WORK ORDER:
Copy each line from the records below in which the word "reading" is found.

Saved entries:
______

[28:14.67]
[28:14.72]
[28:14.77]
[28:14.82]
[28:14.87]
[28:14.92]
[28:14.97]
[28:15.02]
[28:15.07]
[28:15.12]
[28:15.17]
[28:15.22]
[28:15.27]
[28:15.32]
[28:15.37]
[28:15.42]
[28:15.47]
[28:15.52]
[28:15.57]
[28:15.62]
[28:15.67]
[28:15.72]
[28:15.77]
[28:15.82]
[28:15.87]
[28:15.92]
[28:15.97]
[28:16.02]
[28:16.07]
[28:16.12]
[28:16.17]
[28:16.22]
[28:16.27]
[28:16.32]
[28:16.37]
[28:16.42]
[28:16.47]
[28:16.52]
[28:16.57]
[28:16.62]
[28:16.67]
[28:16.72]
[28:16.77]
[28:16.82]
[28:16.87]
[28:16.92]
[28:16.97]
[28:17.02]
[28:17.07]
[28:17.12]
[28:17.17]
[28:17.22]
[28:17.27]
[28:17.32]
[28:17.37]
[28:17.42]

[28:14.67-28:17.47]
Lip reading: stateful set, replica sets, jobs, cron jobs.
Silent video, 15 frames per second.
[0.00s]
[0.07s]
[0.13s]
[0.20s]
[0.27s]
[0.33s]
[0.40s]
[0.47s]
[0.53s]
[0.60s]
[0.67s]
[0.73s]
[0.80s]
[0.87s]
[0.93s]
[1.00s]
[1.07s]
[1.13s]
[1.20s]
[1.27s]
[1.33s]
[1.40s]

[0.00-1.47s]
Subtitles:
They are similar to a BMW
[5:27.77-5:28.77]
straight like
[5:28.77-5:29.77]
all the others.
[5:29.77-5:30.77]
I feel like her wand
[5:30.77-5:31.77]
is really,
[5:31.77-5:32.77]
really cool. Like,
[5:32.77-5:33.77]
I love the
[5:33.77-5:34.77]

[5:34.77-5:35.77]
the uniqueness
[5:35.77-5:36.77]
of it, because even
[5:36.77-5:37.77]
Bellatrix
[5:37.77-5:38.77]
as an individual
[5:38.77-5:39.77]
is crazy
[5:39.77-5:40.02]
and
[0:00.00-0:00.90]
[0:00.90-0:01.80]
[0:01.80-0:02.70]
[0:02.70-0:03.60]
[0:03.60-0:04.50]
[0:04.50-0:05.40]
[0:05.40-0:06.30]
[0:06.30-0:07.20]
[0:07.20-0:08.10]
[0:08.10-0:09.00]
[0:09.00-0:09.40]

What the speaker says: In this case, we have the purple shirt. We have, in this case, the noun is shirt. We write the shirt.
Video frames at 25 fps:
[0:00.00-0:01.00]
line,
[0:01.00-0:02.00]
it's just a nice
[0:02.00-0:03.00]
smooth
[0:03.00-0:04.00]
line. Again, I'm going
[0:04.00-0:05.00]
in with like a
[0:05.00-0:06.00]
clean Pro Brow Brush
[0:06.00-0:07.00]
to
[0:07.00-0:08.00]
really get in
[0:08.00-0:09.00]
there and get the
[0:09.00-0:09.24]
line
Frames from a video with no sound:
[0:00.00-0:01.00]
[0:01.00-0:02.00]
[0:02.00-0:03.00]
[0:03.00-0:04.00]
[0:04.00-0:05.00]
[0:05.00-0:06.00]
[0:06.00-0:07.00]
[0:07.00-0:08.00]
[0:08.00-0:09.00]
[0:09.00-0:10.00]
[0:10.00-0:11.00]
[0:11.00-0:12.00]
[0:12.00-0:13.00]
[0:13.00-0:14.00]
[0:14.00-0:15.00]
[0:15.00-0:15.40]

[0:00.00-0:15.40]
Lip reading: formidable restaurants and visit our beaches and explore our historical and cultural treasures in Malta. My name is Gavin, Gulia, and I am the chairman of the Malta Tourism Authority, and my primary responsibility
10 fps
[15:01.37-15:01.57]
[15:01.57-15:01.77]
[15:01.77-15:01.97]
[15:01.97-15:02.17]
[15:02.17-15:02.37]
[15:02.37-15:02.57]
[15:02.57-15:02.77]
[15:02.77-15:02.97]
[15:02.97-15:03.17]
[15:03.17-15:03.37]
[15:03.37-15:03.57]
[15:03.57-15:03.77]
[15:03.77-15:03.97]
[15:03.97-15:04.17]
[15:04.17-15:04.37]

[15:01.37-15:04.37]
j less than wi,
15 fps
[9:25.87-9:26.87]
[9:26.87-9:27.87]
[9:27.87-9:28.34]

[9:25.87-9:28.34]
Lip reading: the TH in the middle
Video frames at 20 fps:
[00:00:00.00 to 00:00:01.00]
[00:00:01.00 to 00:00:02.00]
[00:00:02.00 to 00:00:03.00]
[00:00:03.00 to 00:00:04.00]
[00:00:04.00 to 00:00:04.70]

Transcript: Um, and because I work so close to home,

______

EXERCISE RESPONSE:
Lip reading: stateful set, replica sets, jobs, cron jobs.
Lip reading: formidable restaurants and visit our beaches and explore our historical and cultural treasures in Malta. My name is Gavin, Gulia, and I am the chairman of the Malta Tourism Authority, and my primary responsibility
Lip reading: the TH in the middle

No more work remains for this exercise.